More drama was made over the fact that David Silverman of “The Simpson’s” and “Monsters Inc.” fame groped Jessica and Natalie.

Friday, December 08, 2006

December Woes

Well it’s that time of year again – every office worker’s favorite or least favorite season. It’s beginning to look a lot like …, well the same as it always does. Looking out the window, I can’t discern any differences between this time of year and any other. I mean blue skies and sunny? It’s hard to get into the Christmas spirit when time ceases to exist in central/southern California. I’m reminded of the scene in “Annie Hall” where Woody Allen is going down the streets of L.A. during Christmastime after arriving from N.Y. and scoffs at our “West Coast Christmas” in his Woody Allen way.

Boy there was a lot of capitalization going on there in that last sentence.
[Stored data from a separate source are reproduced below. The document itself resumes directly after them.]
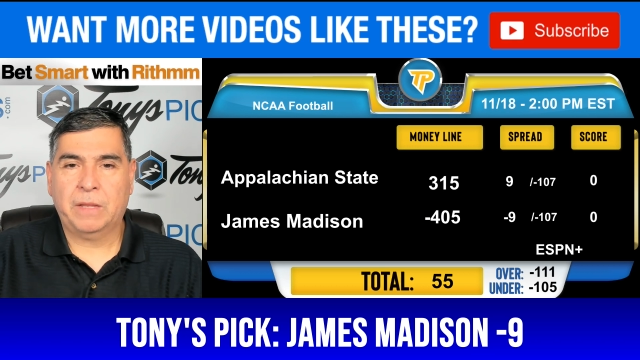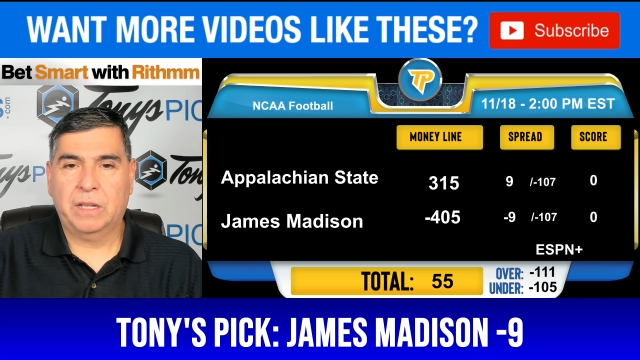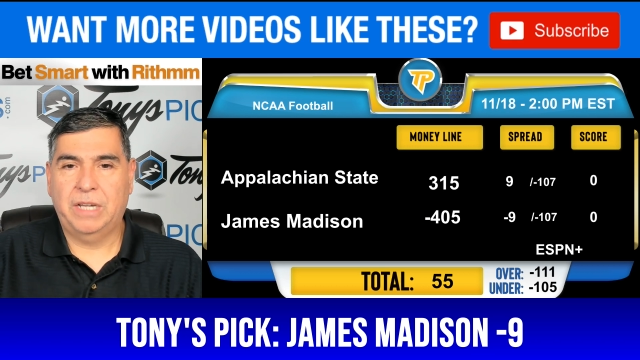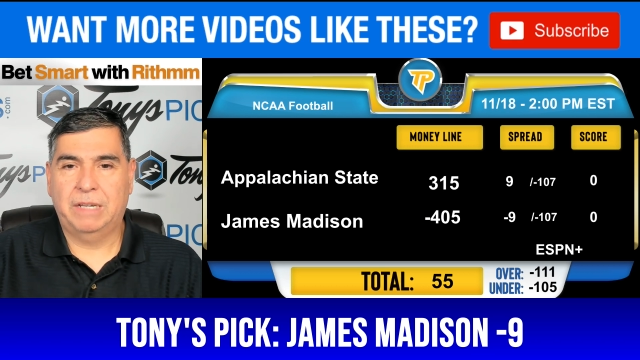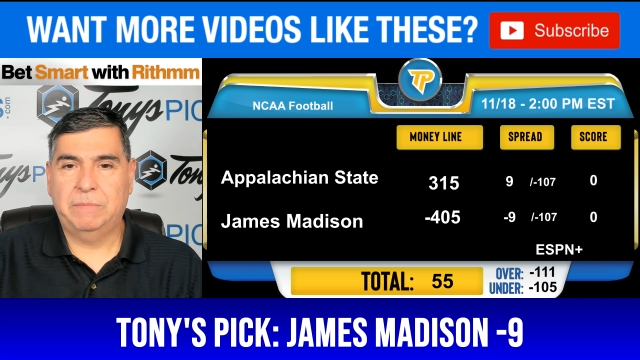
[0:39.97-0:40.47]

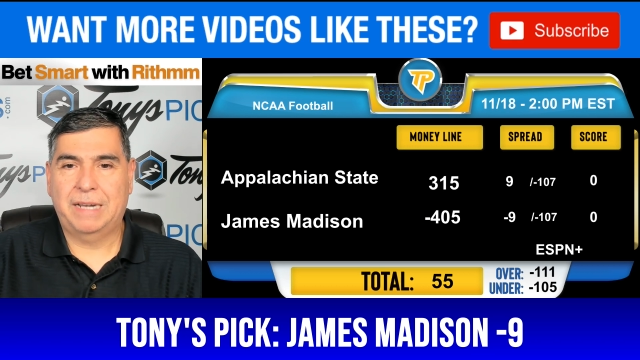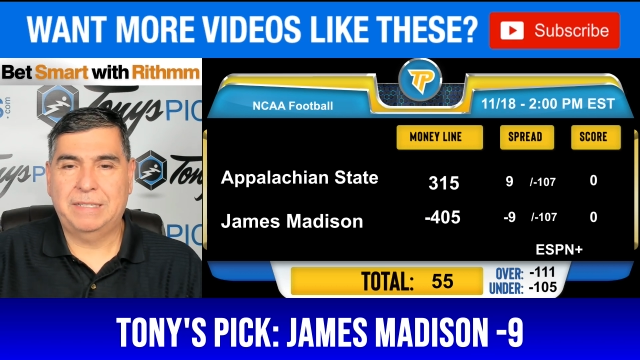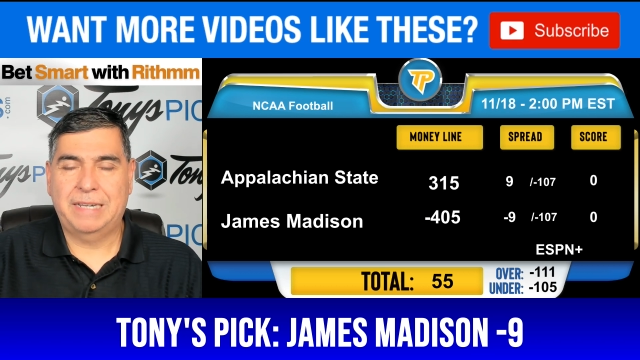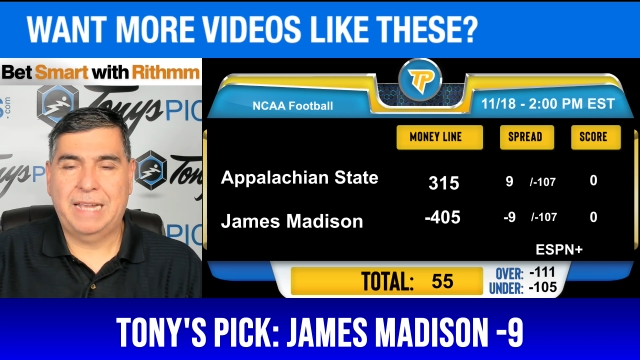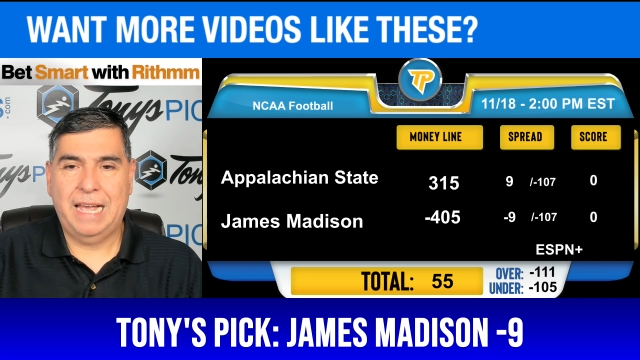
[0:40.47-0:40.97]
James
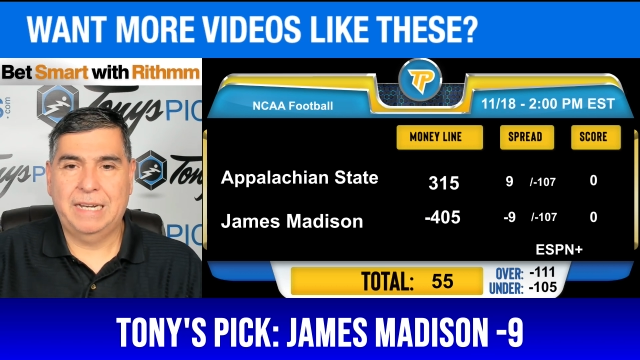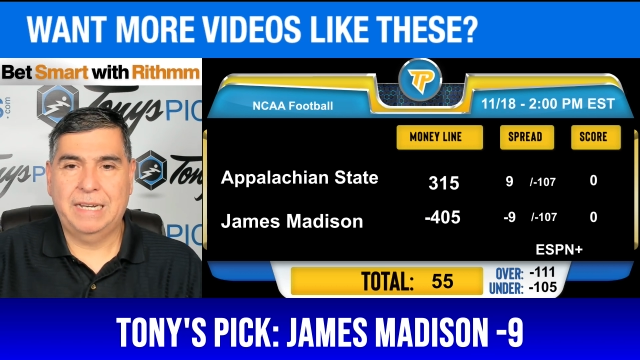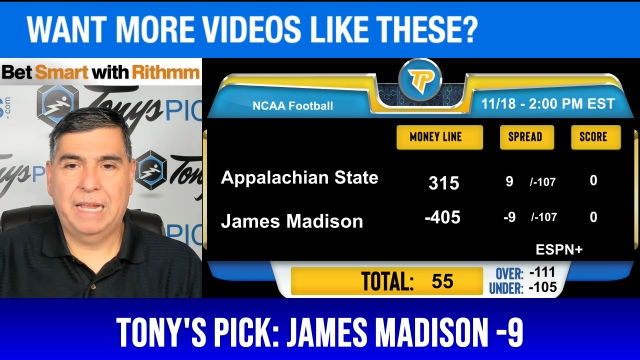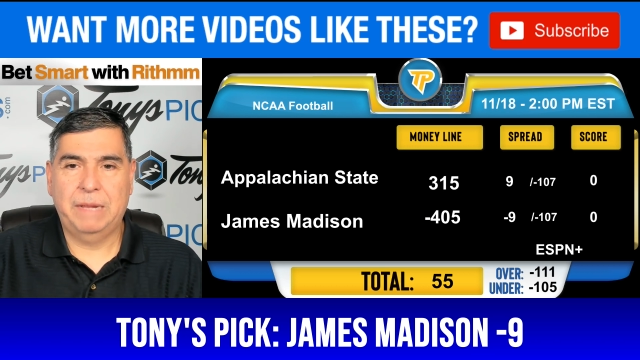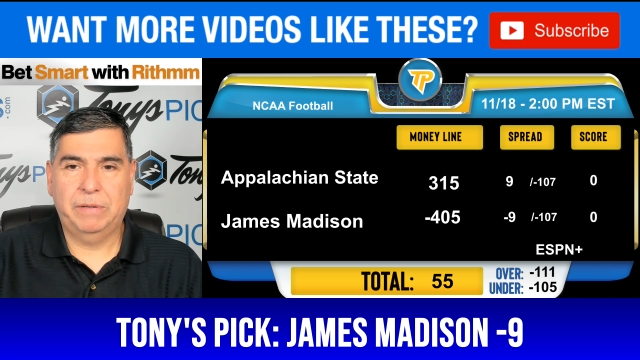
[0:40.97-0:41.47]
Madison
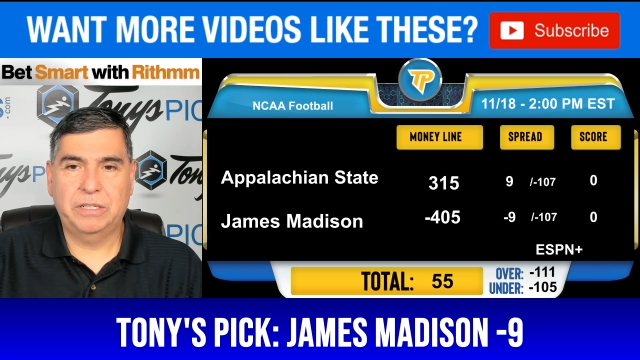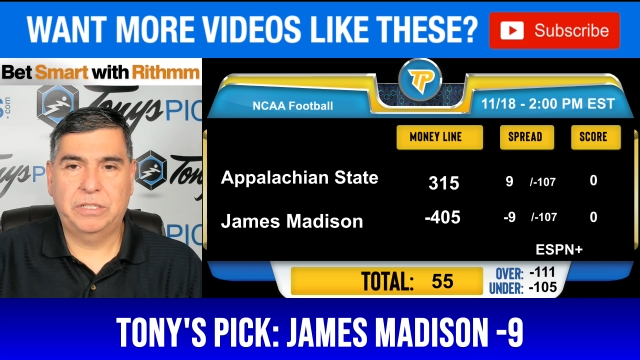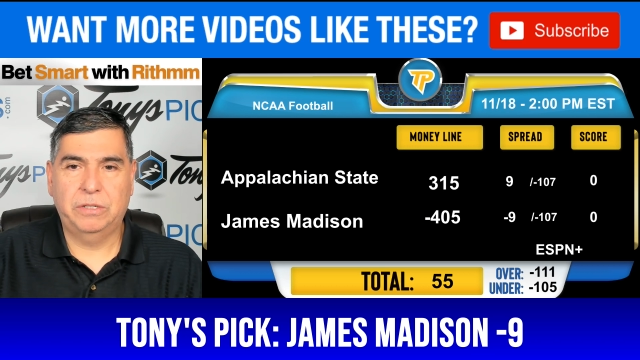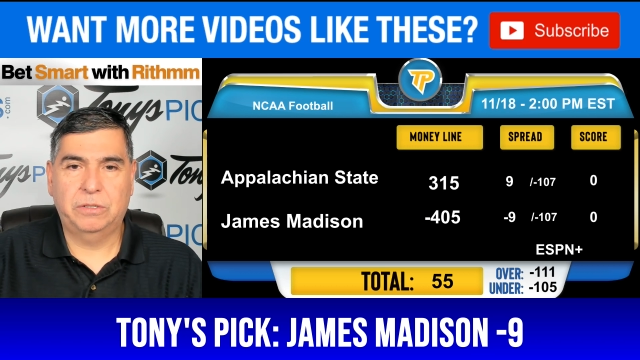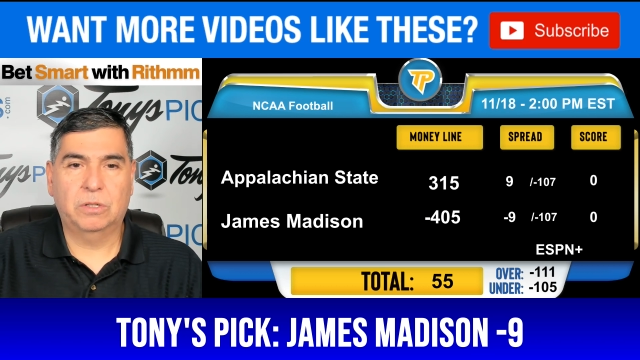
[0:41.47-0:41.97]
had a
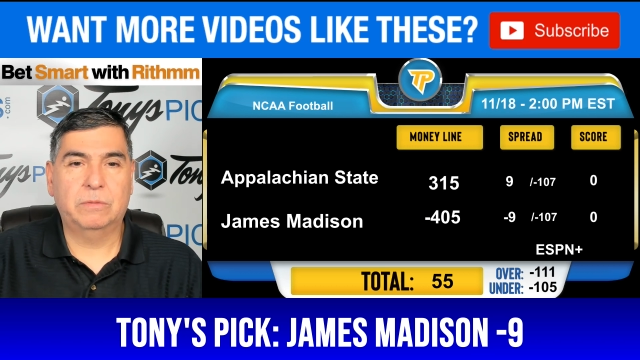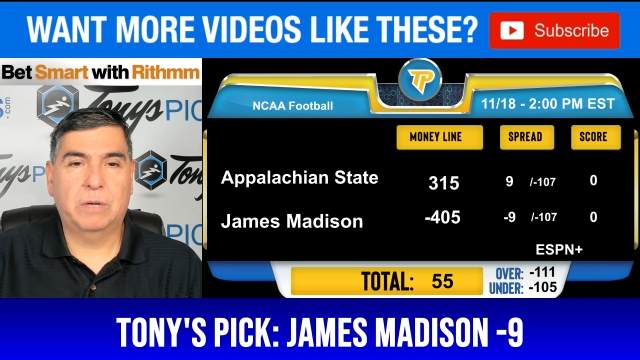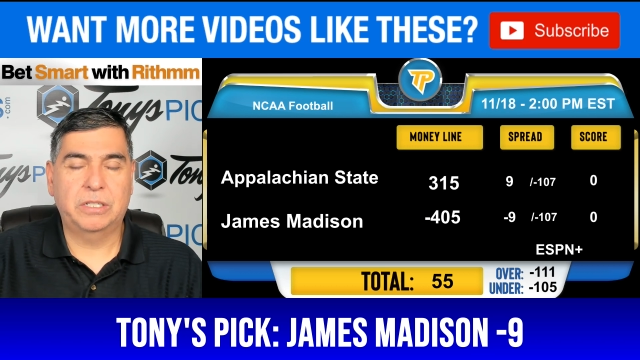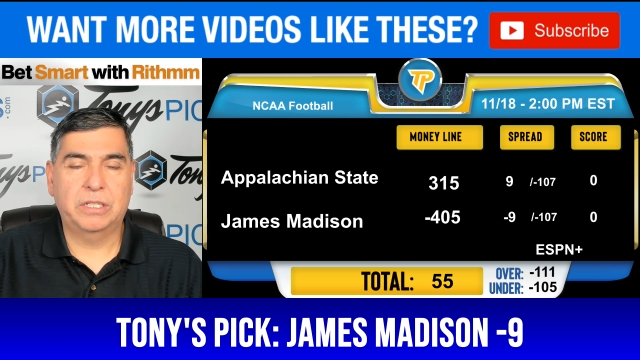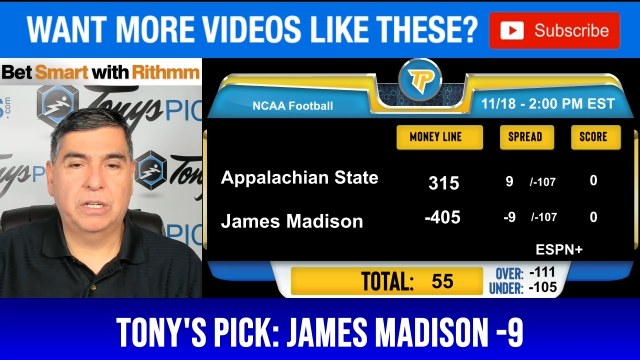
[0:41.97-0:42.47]
+2 turnover
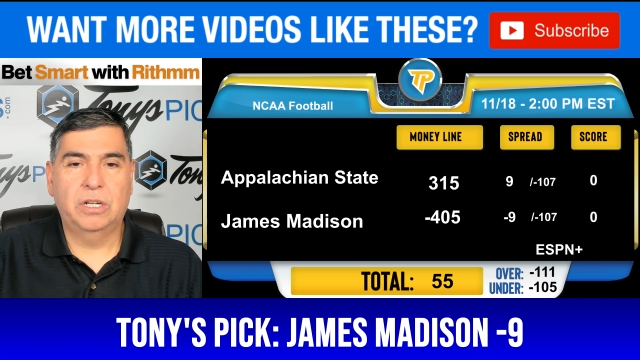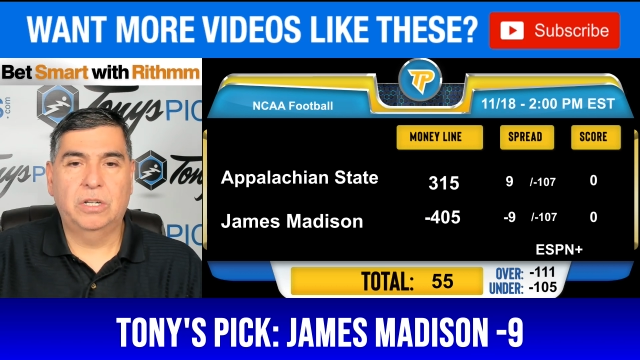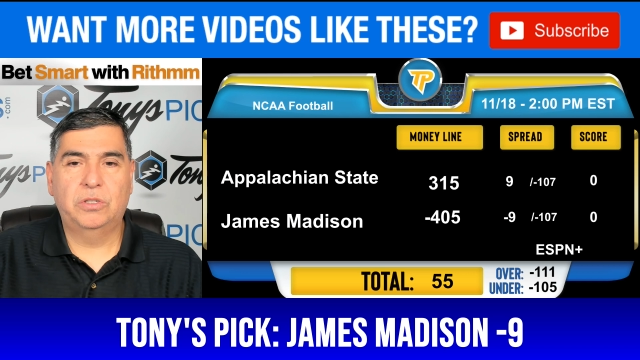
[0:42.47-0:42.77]
margin.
I looked at my calendar today to plan out the rest of the month to see how best I should spend my remaining 5-days of vacation left for the year. Mapping everything out I see that we have 23 days left in the month and after carefully scheduling my vacation time around important end of the year meetings I notice that I have… only 6 work days remaining for the year! Four of those days have important meetings on them that I must schedule around and four of them are next week.

This puts me in quite the dilemma. On one hand, I will be able to spend most of the remaining month away from work and instead with friends, family and others, which I am thoroughly looking forward to after greedily saving my vacation time since I spent most of it in Europe in May. However, the briefness of my remaining work time means that more work shall be crammed into a smaller space. I only have two days without meetings, meaning two days I can actually get stuff done, which gives me about a 33% productivity rating.
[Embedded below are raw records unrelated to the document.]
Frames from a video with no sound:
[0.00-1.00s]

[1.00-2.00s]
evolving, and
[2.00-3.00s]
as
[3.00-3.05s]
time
With each passing day, I am both relieved and grieved. I know I won’t get everything done that I would like to before the new year, but as long as I get the important things completed, I should be okay. But of course that’s easier said than done.

Tuesday, December 05, 2006

In The Weeds

Once Thanksgiving week was over and people left Bakersfield to go back to work and school, I thought I would be able to get my life back on track.

I was wrong.

Immediately after the Thanksgiving weekend, I had daily rehearsals for our church’s Boar’s Head play up until the three performances this past weekend. On top of nightly 3+ hour sessions, I spent my free weekend house sitting for my absent family.

None of this was really ever a burden, but after two solid weeks of absence and neglect around my apartment, I had quite a feat ahead of cleaning things up come Monday night. The deterioration into the pits is patient and methodical and it isn’t until you have no food, no clean clothes, no clean dishes, and a not so pleasant odor emanating from every room that you suddenly realize the lack of housekeeping.

I dedicated my entire evening last night in restoring my apartment from a two-week degradation. I only got about half of the cleaning done before I went to bed, leaving the rest to hopefully be taken care of tonight. It’s just amazing how easy things can get in the weeds.